Excerpta Funebris - Spirit Of Metal

Cover Excerpta Funebris finale650.jpgSpirit Of Metal (Fr)

Malmort est un groupe qui porte plutôt bien son nom : fondé en 2003 à Chambéry, la formation, comptant notamment dans ses rangs l’ancien batteur de Nehemäh, fait petit à petit son trou sur la scène underground française en balançant un black particulièrement morbide, cru et dépouillé aux exhalaisons de charnier. Après un premier album en 2012 sorti sur Hass Weg Productions et bien accueilli par la scène underground malgré un manque de promotion évident, voici venir Excerpta Funebris, deuxième full length de la formation, qui distille un art particulièrement noir et opaque, loin de toutes tendances et effets de mode post black progressivo atmosphériques.

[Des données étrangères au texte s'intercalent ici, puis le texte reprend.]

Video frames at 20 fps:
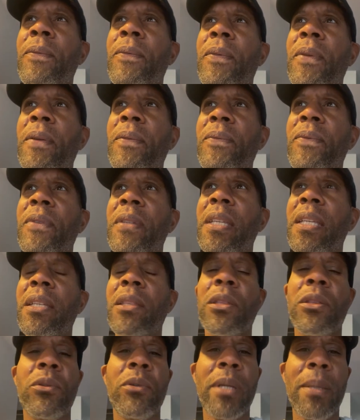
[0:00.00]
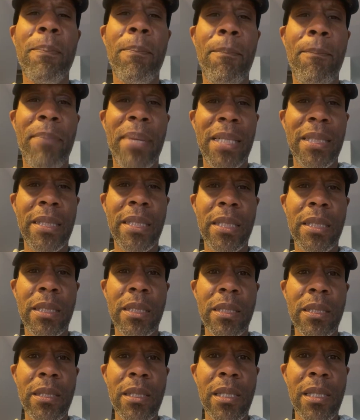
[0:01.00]
53
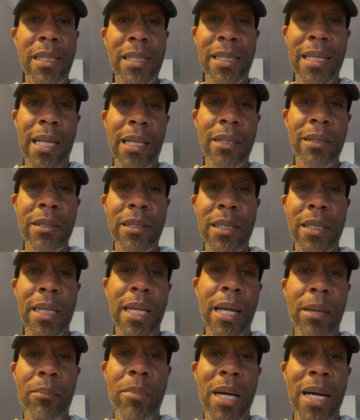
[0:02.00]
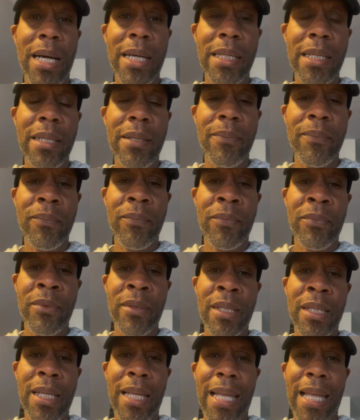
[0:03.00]
billion cells in our body,
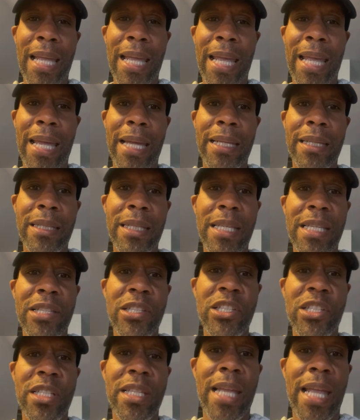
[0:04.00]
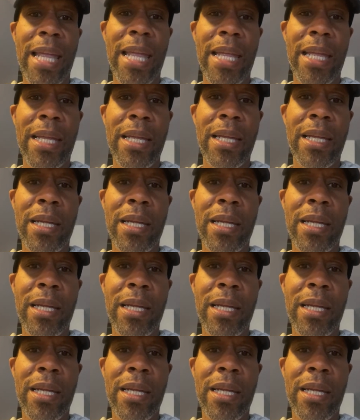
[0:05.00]
and each day,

Las ! Mort qui t’a Fait Si Hardie nous cueille d’entrée avec ces grattes nauséeuses et tournoyantes, qui pendant presque 2,30 minutes, agonisent les mêmes riffs brumeux sur un rythme catatonique aux relents fétides de décomposition, rappelant les oscillations sinistres de la corde d’un pendu. Le ton est donné, noir, maladif et monochrome, Malmort ne s’embarrasse pas de claviers ou de voix claires, et se contente d’envoyer sept compos solides et bien troussées d’un true black traditionnel bien opaque et lugubre. Le tout est moins thrash qu’auparavant, plus rampant et insidieux, s’inscrivant largement dans la mouvance orthodoxe, servi par des tempi lents et pesants, des guitares grésillantes aux riffs tantôt lancinants et tranchants, une basse claquante et froide ainsi que des vocaux extrêmement secs et étranglés. D’ailleurs, la voix de Reicheran est assez particulière et contribue à créer une ambiance malsaine, même s’ils manquent de diversité et de puissance (à ce propos, écoutez l’interlude Moribundus, particulièrement dérangeant avec ces raclements de gorge glaireux semblant sortir d’un gosier décomposé. Certains trouveront cela grotesque, n’empêche que ces râles de mourant épousant les plaintes funèbres de la six cordes enveloppent le titre d’une aura morbide palpable). Le trio mise toujours énormément sur l’ambiance, très ésotérique et empreinte d’une spiritualité impie (Disciplinati), que trahissent la pochette ou les titres en latin par exemple, et que servent admirablement ces guitares froides et lancinantes et ces ralentissements de tempo angoissants.

Ceci dit, Malmort est encore capable de délivrer des attaques plus directes et percutantes, comme sur le début de Le Mege de Second Ordre avec ce riff simple et efficace et ce bon blast des familles qui fait toujours plaisir à entendre, ou encore le début du Gibet de Montfaucon qui nous noie sous un déluge de blasts, de basse grondante et de riffs à la fois épiques et glaciaux. Finalement, les tempos varient, et le tout forme un ensemble particulièrement opaque et habité de 52 minutes qui dégage une sincérité et une foi en l’art noir palpables.


Alors certes, non, Malmort n’a rien de très original, et à l’heure actuelle, il lui manque encore une réelle identité, peut-être un peu plus de puissance et d’intensité et surtout cette magie impalpable qui anime les Grands pour réellement faire la différence : le son est un peu trop sec et étouffé, et, d’une manière générale, les compos, toutes bonnes, ne parviennent pas à nous transcender et à nous plonger dans cette transe extatique qui doit nous soumettre à Sa volonté. Ceci dit, Excerpta Funebris est indubitablement un deuxième album réussi, proposant une musique à la fois violente et immersive, à l’ambiance mortifère très soignée, et qui provient autant de l’âme que des tripes. Si cette réalisation ne changera pas le petit monde du black metal, personne ne pourra mettre en doute la dévotion de Malmort à un art qu’il se contente de servir avec respect, humilité et honneur (à ce propos, je vous laisse découvrir la reprise cachée, qui montre bien s’il en était besoin les influences true black du groupe). Finalement, tant que des gardiens comme Malmort seront là pour veiller sur le Temple, la flamme noire continuera de brûler fièrement et de guider les fidèles dans la nuit, et après tout, c’est peut-être bien tout ce qui importe vraiment.